If you work in interactive entertainment – come to ISMAR 2009 to experience the phenomen that will revolutionize interactive entertainment forever.

If you are an artist – at ISMAR 2009 you’ll have an opportunity to join this emerging industry and change the way people experience the world, literally.

Interested? Good.

Because all of the above will only transpire – if YOU contribute.

ISMAR 2009 is now officially calling for proposals.

Here are excerpts from the call for proposals. For details check out the official call.

The veteran Science and Technology track will be complemented this year with new Arts, Media and Humanities tracks. ISMAR 2009 will introduce expanded Tutorials, Workshops, Demonstrations and Competitions.

Topics of the Technical Track:

Sensing – Tracking technologies, calibration methods, sensor fusion, vision-based registration and tracking, acquisition of 3D scene descriptions
Information presentation – Object overlay and spatial layout techniques, handling of occlusions or x-ray vision, photorealistic augmentation, real-time augmentation, optical display technologies (HWDs, HMDs, HUDs, mobile projectors), aural or haptic augmentation, combined presentation across several displays (combining mobile and stationary devices), display and view management
User interaction – Interaction techniques and metaphors for MR/AR, collaborative MR/AR, multimodal input and output, tangible interaction, combined interaction with virtual and real objects
Human factors – Usability studies and experiments of MR/AR-based interaction and presentation concepts, acceptance of MR/AR technology, social implications
System architecture – Wearable and mobile computing, distributed and collaborative MR/AR, display hardware, performance issues (real-time approaches), embedded computing for MR/AR, integration of MR/AR technologies into wide-area pervasive computing environments
MR/AR applications – across all areas of personal and professional activities, such as: Personal MR/AR information systems, games, applications in industry, military, medicine, science, entertainment, architecture, tourism, art, cultural heritage, education, training etc.

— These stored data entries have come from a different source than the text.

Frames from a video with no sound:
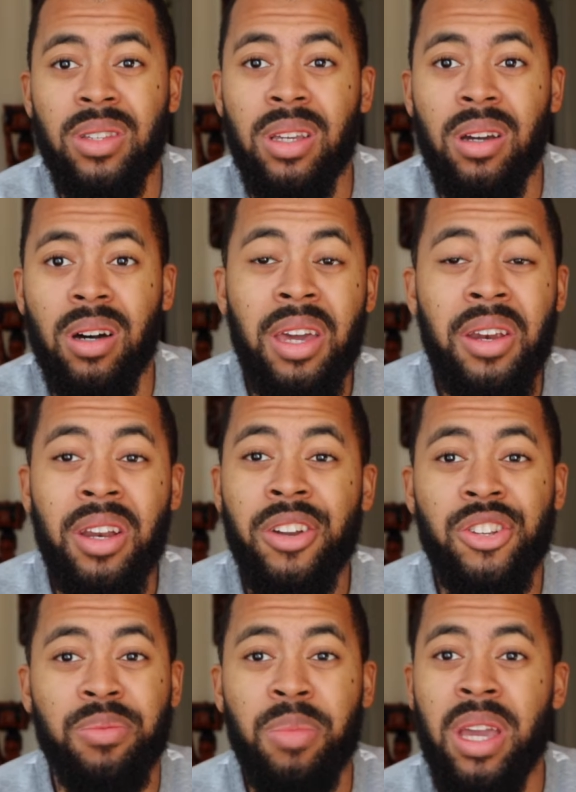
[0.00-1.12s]
and Cannonier
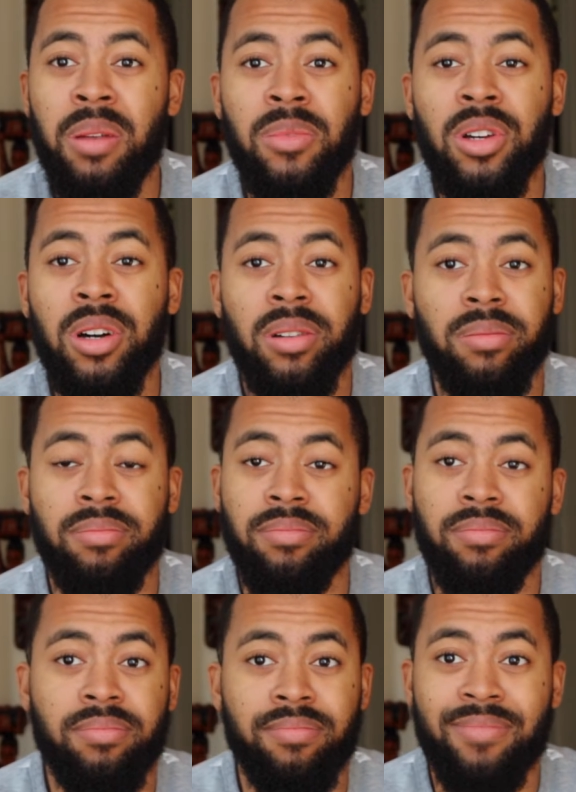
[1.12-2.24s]
just made him look
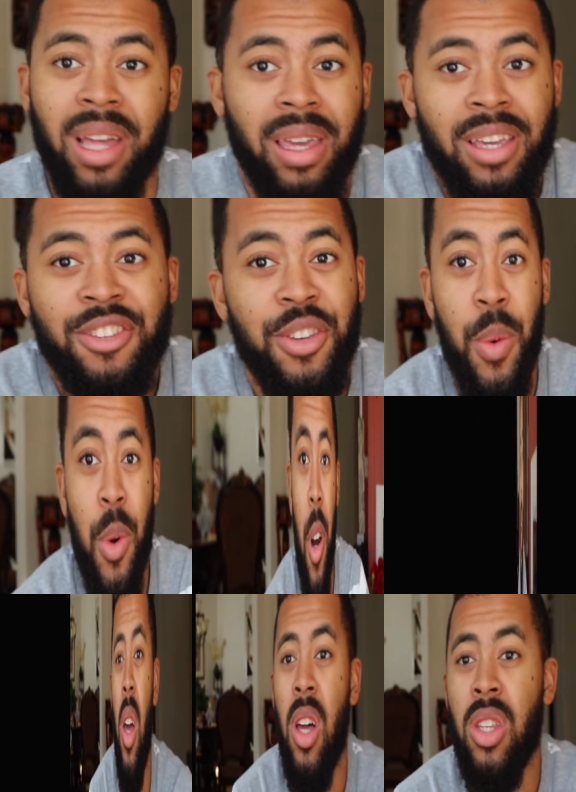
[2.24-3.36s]
like easy
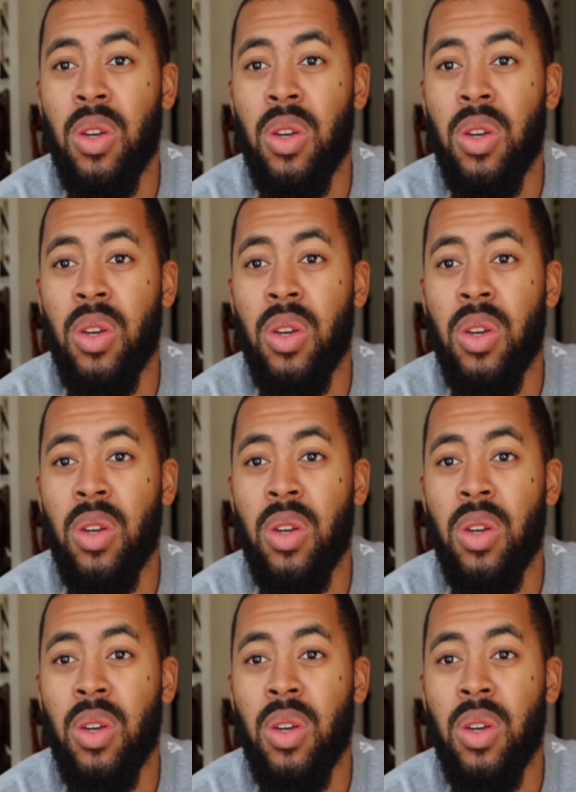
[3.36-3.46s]
work, man.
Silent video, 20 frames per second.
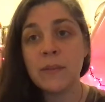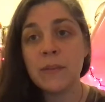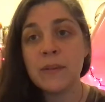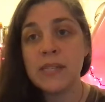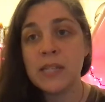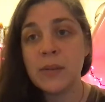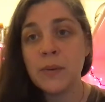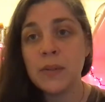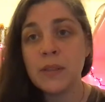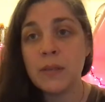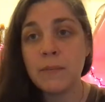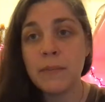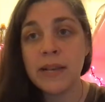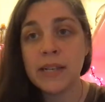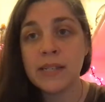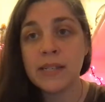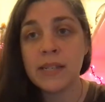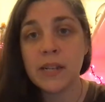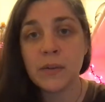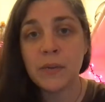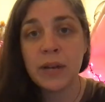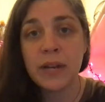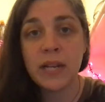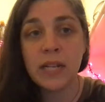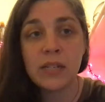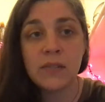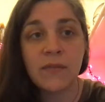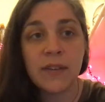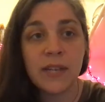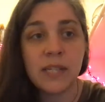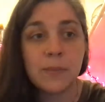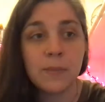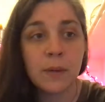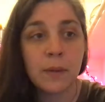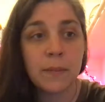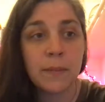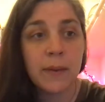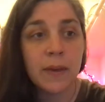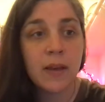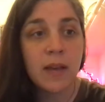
Let me see what the Mixtic Readings Facebook.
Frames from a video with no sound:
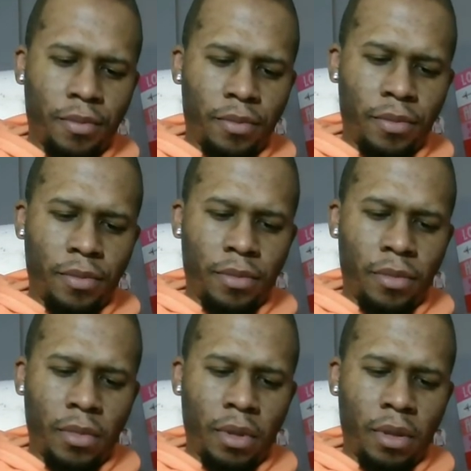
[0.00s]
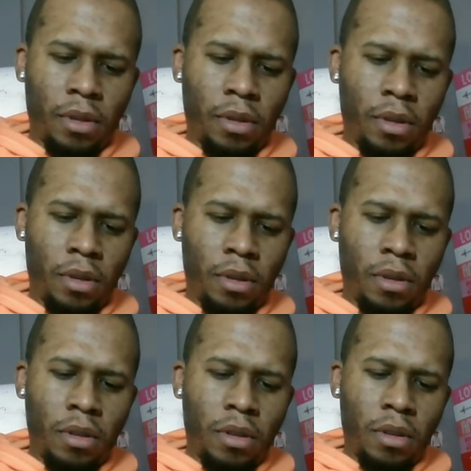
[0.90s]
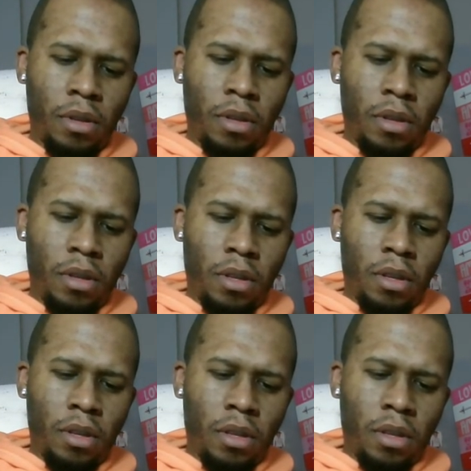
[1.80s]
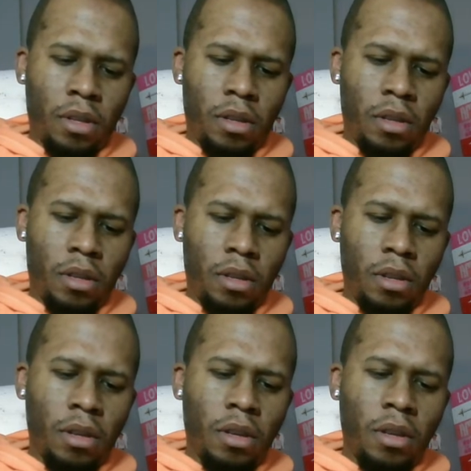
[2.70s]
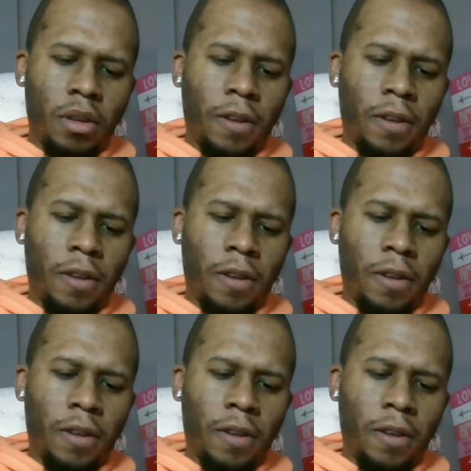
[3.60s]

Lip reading: [no speech]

Topics of the Arts, Media & Humanities Tracks:

Compelling applications of Mixed & Augmented Reality. Applications include artistic expression, experiential-media or interpretive pieces that reflect the study of the human condition.
• Art – The Art program is looking for notable artists that have stretched the boundaries of expression with the use of Mixed and Augmented Reality.  The creative interaction between real, virtual and the imaginary realities to create provoking experiences are highly encouraged.  Written papers and posters are to include position statement with notes and images on approach, implementation and the technology used.  A gallery show will be mounted to support physical entries (see call for demonstrations).
Media – submissions from media practitioners who have stretched the boundaries of the creative impact of Mixed and Augmented Reality.  This venue seeks innovative uses of creative techniques for communication and entertainment to enhance the experience of MR/AR through novel applications of head-mounted, embedded projection, or mobile displays.  Submissions may include new tools, conventions or taxonomies for developing these new media.
Humanities – academic submissions that relate to Mixed and Augmented Reality content that allows for innovative analytical, critical or speculative approaches to reflect the study of the human condition. and digital media.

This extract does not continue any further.